O princípio da congruência, ou da correlação, é princípio normativo dirigido a delimitar as faculdades resolutórias do órgão jurisdicional, pelo qual deve existir identidade entre a decisão e o debatido, oportunamente, pelas partes.

Em regra, o objeto do processo penal é imutável. O juiz não pode prover sem que haja um pedido, cuida-se do princípio da inércia processual; e, como consequência, daí decorre o princípio de que o juiz não pode prover diversamente do que lhe foi pedido (congruência).

O direito de defesa é obviamente atingido pela sentença incongruente, pois subtrai do réu a possibilidade de defender-se daquilo que foi objeto da decisão, mas que não estava na acusação.

O legislador, no entanto, prevê a possibilidade de o juiz dar classificação jurídica, ao fato sob julgamento, diversa daquela conferida pelo Ministério Público, quando do ajuizamento da ação penal; é a emendatio libelli:

CPP, Art. 383.  O juiz, sem modificar a descrição do fato contida na denúncia ou queixa, poderá atribuir-lhe definição jurídica diversa, ainda que, em consequência, tenha de aplicar pena mais grave.

Autores, como Gustavo Badaró, sustentam que, na realidade, o acusado não se defende somente do fato descrito, mas também da classificação a ele dada pelo órgão acusatório. O desrespeito ao contraditório sobre as questões de direito expõe as partes ao perigo de uma sentença de surpresa; nula, portanto.

Não haveria surpresa, no entanto, na redução da imputação por ausência de provas, hipótese em que se promove a desclassificação por decomposição do tipo (atipicidade relativa). Ex: Desclassificação do crime de roubo para furto; ou de peculato para apropriação indébita.

Também não há incongruência quando o réu é acusado de dois crimes, e é absolvido por um deles. Ex: Sonegação fiscal e lavagem de dinheiro.

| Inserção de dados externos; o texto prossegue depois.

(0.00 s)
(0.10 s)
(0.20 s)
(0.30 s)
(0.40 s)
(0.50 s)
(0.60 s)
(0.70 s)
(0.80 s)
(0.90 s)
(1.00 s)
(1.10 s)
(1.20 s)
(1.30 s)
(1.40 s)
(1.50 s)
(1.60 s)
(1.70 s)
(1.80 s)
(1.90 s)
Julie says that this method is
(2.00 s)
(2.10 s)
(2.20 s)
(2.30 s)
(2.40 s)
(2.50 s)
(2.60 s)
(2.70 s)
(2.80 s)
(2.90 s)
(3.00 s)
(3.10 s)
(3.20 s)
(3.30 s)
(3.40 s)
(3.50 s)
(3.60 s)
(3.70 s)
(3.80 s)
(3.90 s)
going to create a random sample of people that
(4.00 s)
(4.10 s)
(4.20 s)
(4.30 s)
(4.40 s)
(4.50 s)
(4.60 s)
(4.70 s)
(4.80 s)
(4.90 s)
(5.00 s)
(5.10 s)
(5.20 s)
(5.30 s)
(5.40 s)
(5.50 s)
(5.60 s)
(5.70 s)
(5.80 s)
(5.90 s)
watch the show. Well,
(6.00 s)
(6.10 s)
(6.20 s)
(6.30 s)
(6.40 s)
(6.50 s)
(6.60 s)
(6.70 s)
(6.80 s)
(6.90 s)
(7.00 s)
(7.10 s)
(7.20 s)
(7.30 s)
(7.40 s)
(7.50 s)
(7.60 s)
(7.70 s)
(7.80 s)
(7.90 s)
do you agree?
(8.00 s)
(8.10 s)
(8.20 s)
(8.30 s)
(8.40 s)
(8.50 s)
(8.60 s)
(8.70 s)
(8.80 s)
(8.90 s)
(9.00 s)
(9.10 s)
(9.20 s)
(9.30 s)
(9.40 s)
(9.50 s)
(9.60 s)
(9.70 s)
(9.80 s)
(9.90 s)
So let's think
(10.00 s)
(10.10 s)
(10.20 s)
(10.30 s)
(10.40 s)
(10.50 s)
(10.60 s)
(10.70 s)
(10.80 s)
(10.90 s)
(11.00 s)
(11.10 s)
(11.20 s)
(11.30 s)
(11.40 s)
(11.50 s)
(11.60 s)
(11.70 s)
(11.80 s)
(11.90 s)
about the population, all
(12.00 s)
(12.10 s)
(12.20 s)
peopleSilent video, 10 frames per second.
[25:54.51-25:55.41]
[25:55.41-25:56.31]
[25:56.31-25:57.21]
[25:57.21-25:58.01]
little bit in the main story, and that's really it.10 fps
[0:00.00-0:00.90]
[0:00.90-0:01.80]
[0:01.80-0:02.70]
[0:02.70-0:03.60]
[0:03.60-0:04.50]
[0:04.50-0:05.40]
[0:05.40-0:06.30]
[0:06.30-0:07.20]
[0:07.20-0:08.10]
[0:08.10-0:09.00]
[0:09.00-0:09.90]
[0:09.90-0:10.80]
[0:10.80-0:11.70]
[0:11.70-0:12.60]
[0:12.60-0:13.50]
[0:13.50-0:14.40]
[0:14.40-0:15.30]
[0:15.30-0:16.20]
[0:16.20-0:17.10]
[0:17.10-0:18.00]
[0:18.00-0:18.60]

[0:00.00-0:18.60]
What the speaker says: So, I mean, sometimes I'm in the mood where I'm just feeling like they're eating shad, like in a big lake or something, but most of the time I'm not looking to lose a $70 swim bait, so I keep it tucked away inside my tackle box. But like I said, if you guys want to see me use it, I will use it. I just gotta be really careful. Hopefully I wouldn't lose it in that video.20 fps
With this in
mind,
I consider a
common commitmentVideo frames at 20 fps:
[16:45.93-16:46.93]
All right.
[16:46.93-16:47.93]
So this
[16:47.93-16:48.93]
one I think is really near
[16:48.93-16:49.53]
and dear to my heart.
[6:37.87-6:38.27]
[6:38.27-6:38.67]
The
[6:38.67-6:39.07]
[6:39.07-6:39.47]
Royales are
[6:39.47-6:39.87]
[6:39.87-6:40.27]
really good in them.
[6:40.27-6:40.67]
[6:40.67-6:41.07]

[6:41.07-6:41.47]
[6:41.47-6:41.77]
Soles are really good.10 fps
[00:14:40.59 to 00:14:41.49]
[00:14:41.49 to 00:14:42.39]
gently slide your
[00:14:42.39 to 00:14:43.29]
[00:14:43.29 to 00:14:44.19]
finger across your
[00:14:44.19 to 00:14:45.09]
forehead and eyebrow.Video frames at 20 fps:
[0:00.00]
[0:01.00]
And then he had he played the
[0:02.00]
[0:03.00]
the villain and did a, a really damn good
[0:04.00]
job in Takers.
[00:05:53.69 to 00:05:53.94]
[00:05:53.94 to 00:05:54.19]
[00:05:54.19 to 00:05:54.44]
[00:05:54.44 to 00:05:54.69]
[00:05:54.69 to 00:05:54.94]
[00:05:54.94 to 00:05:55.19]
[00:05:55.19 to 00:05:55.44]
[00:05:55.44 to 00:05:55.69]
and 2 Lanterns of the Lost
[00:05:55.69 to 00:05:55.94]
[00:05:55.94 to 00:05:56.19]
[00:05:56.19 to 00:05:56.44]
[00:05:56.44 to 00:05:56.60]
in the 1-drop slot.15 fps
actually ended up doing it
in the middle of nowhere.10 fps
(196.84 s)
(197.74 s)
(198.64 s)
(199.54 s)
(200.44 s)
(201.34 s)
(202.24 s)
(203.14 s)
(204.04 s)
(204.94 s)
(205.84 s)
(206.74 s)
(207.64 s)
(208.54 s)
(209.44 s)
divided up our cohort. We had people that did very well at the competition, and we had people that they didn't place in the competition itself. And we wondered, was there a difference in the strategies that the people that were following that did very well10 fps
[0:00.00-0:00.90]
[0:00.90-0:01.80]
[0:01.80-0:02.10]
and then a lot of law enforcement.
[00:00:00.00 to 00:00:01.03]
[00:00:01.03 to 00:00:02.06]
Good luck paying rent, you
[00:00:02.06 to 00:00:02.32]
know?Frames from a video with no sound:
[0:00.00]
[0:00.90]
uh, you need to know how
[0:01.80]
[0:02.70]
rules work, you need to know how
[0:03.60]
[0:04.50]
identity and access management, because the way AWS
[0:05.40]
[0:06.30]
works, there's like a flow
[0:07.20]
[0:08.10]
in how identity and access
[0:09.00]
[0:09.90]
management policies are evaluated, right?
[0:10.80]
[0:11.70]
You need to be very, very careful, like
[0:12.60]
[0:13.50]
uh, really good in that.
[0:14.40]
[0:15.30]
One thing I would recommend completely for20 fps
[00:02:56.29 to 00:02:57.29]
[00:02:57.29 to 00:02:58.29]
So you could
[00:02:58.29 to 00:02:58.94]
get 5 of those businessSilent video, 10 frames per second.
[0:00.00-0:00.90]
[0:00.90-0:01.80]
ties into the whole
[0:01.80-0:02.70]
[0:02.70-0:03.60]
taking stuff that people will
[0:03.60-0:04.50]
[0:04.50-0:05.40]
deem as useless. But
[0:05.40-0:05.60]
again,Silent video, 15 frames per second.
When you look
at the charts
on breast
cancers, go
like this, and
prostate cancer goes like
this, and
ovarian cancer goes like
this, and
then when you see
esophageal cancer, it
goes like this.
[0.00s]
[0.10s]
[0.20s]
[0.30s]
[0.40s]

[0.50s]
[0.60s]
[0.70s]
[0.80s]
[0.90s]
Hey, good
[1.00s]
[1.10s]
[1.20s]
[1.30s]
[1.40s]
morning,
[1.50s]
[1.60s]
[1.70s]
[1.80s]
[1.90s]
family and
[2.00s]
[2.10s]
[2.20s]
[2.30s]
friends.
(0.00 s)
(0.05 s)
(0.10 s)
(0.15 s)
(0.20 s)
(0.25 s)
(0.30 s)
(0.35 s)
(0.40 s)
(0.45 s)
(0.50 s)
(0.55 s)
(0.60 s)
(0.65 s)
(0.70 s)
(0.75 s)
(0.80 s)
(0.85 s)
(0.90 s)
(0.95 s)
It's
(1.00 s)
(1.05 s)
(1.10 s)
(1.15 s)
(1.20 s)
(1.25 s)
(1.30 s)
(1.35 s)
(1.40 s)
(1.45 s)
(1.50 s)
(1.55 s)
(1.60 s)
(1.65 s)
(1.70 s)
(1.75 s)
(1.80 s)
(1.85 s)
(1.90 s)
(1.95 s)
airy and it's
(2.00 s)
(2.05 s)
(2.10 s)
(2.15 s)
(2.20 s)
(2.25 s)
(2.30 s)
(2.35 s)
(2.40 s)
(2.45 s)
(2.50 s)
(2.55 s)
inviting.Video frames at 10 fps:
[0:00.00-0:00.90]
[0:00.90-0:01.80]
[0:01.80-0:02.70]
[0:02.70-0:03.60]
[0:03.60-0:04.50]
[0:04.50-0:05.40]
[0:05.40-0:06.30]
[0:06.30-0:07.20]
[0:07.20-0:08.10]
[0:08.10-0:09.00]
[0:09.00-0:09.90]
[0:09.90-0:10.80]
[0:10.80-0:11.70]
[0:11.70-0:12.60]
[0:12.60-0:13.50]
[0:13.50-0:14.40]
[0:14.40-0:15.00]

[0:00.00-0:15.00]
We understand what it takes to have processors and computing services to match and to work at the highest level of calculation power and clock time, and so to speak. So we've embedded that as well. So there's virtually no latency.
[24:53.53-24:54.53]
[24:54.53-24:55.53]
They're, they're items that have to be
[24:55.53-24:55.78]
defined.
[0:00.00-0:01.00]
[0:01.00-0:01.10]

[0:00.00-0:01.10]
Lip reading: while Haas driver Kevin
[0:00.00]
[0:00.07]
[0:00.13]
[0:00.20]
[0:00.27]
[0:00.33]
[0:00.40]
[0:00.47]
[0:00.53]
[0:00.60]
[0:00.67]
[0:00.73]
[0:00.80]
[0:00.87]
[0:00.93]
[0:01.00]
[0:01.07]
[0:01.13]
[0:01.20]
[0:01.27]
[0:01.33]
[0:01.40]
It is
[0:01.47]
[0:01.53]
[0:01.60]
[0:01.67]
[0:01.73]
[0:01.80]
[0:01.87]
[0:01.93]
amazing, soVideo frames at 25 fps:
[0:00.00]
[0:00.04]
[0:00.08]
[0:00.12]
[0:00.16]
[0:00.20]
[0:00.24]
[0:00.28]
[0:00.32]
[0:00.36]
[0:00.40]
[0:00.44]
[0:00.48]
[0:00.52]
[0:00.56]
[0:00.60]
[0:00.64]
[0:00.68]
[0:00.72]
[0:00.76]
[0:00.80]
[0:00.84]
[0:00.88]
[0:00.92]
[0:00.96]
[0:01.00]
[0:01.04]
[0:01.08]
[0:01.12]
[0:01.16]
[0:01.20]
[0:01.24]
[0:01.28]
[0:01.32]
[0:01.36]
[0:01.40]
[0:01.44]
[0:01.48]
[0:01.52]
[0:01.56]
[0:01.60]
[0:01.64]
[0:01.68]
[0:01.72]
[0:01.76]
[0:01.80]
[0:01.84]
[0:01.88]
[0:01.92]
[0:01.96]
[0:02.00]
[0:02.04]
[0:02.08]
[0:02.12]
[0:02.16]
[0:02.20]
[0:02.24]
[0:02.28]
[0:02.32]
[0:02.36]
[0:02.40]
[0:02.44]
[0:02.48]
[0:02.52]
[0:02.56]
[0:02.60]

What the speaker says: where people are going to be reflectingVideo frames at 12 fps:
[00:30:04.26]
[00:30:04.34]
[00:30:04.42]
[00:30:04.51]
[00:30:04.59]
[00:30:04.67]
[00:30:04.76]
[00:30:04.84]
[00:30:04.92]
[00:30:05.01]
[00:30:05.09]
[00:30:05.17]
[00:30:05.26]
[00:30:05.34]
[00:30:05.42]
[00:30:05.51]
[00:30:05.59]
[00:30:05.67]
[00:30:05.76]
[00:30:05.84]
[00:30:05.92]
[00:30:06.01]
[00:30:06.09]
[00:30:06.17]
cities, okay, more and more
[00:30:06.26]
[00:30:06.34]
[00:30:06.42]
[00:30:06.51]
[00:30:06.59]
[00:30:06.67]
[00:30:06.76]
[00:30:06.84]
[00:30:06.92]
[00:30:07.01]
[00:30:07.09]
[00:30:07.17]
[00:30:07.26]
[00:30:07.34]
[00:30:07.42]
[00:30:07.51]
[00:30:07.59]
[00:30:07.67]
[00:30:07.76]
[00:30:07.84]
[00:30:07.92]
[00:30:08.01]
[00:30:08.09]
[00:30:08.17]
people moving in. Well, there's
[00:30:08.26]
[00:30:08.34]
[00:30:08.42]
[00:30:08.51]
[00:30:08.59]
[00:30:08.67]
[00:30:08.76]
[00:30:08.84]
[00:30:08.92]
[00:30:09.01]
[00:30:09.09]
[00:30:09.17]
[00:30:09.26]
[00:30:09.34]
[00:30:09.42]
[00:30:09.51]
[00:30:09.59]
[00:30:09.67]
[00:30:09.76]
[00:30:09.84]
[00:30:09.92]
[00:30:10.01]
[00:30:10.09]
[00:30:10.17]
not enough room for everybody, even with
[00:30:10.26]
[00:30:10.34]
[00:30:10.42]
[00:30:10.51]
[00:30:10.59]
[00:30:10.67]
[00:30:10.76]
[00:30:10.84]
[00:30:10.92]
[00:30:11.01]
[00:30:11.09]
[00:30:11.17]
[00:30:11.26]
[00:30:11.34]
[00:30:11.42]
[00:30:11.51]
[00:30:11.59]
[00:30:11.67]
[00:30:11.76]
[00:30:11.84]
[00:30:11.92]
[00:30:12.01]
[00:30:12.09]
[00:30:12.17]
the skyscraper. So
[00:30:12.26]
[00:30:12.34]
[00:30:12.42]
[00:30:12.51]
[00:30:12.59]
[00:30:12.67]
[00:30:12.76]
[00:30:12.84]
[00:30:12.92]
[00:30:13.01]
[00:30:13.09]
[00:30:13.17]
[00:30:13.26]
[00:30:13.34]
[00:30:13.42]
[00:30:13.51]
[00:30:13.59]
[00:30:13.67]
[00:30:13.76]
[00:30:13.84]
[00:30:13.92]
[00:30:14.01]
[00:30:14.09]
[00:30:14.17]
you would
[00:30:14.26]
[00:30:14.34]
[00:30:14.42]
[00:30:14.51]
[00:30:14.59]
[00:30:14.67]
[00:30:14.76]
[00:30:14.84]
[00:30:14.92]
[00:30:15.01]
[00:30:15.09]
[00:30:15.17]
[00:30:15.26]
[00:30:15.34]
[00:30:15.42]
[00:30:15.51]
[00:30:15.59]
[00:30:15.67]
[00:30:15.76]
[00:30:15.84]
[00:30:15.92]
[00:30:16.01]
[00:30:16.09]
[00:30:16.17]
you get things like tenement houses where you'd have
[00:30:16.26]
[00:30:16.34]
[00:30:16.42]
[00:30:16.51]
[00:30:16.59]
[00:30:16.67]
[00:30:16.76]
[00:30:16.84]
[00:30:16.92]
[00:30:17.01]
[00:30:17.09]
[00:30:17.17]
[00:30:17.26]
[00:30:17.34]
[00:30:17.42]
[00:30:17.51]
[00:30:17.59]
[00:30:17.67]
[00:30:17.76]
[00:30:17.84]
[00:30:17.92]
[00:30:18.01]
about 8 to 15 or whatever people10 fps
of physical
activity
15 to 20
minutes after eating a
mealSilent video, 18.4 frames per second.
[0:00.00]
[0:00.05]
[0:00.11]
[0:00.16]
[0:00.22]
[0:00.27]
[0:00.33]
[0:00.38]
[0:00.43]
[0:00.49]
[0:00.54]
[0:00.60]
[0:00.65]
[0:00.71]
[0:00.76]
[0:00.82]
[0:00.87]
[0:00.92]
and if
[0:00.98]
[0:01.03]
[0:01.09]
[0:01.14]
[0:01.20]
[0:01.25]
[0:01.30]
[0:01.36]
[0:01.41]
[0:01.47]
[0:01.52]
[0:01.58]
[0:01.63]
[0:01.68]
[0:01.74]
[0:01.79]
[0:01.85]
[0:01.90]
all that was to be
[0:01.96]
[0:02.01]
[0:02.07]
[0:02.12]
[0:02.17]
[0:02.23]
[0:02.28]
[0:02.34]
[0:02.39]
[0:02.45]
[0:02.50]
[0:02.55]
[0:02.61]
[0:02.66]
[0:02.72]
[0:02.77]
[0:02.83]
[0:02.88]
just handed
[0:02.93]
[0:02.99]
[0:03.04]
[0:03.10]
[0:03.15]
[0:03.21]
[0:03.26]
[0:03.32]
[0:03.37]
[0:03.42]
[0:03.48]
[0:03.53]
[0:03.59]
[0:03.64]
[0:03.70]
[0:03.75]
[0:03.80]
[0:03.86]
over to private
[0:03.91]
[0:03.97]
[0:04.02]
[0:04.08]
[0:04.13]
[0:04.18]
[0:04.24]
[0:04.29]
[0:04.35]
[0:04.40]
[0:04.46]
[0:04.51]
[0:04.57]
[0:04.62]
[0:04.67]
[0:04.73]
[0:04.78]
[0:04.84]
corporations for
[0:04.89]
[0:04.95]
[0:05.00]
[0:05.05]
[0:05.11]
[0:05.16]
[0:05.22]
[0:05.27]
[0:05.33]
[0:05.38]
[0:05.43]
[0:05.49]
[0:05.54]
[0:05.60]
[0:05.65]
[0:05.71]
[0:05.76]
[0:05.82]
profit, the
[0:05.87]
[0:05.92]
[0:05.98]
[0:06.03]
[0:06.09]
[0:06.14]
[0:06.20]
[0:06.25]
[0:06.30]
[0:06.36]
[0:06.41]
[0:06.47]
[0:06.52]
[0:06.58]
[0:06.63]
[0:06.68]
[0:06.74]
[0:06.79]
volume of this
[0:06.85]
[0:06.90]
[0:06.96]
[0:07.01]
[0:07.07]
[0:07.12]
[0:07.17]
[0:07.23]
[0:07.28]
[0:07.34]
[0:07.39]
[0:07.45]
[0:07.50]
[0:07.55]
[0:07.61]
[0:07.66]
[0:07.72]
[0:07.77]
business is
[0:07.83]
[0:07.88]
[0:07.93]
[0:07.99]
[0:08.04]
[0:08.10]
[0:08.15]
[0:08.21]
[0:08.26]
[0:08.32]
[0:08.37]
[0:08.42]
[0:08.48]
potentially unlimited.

A mutatio libelli, por sua vez, na realidade não encontra estreita relação com o princípio da correlação, já que nela se proporciona a complementação da acusação, a partir do conhecimento de fato desconhecido quando do ajuizamento da ação inaugural; reabrindo-se a instrução processual. Neste sentido a legislação de regência:

CPP, Art. 384.  Encerrada a instrução probatória, se entender cabível nova definição jurídica do fato, em consequência de prova existente nos autos de elemento ou circunstância da infração penal não contida na acusação, o Ministério Público deverá aditar a denúncia ou queixa, no prazo de 5 (cinco) dias, se em virtude desta houver sido instaurado o processo em crime de ação pública, reduzindo-se a termo o aditamento, quando feito oralmente.

Esta, a mutatio libelli, todavia, não é admitida em segunda grau de jurisdição, haja vista a supressão de instância decorrente do exame inaugural de elemento fático não submetido à apreciação do juiz de piso. Assim a jurisprudência sumulada do Supremo Tribunal Federal:

Súmula 453/STF – Não se aplicam à segunda instância o art. 384 e parágrafo único do Código de Processo Penal, que possibilitam dar nova definição jurídica ao fato delituoso, em virtude de circunstância elementar não contida, explícita ou implicitamente, na denúncia ou queixa.

O princípio da correlação, a emendatio libelli e a mutatio libelli são temas recorrentemente cobrados nos concursos para as carreiras jurídicas.

Não se esqueça: “Se deu certo pra mim; vai dar certo pra você!”